Task
Copy every record verbatim but exclude the pictures.

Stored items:

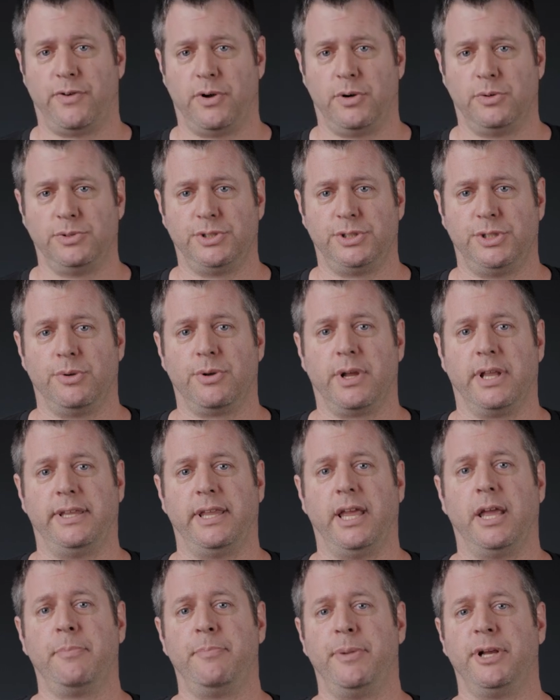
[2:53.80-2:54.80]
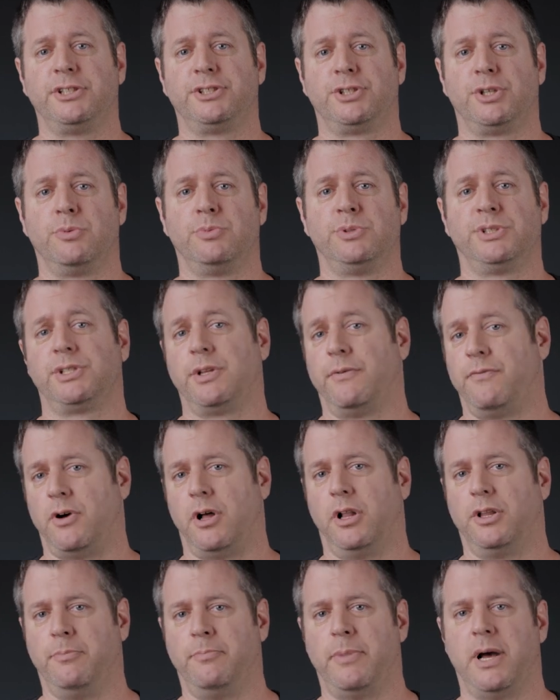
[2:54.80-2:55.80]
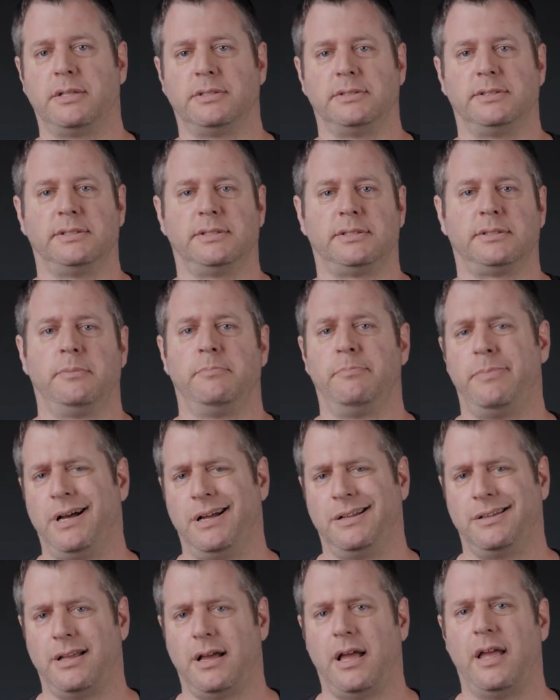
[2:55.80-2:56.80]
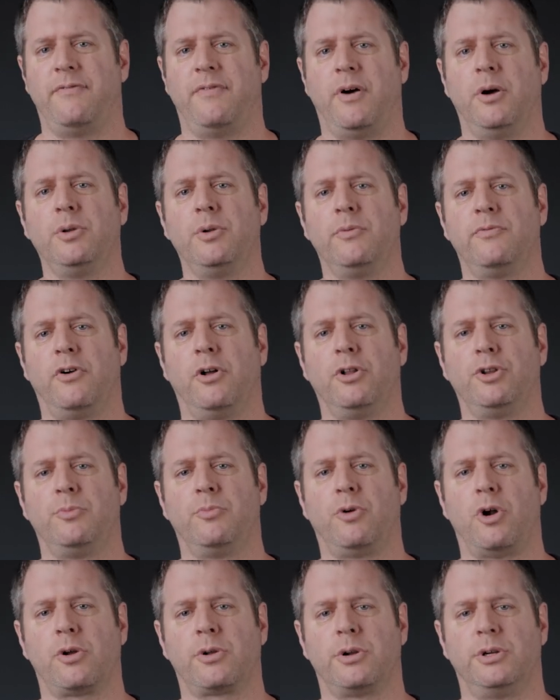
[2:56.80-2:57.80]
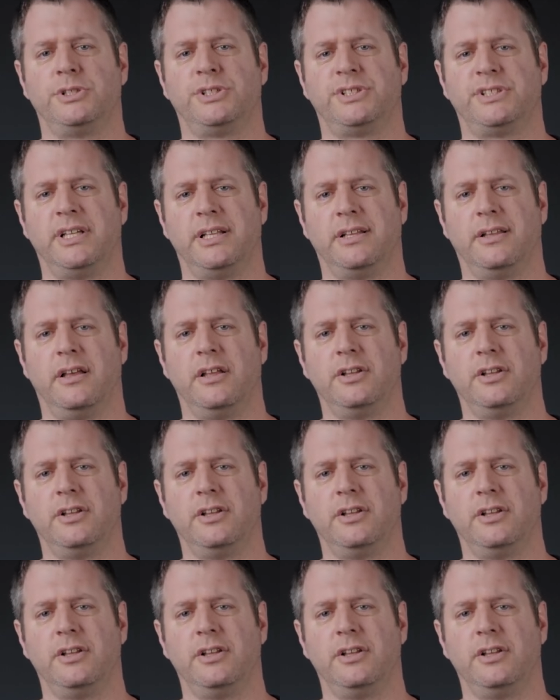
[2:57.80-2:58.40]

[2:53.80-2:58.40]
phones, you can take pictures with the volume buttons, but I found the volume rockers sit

Task solution
[2:53.80-2:54.80]
[2:54.80-2:55.80]
[2:55.80-2:56.80]
[2:56.80-2:57.80]
[2:57.80-2:58.40]

[2:53.80-2:58.40]
phones, you can take pictures with the volume buttons, but I found the volume rockers sit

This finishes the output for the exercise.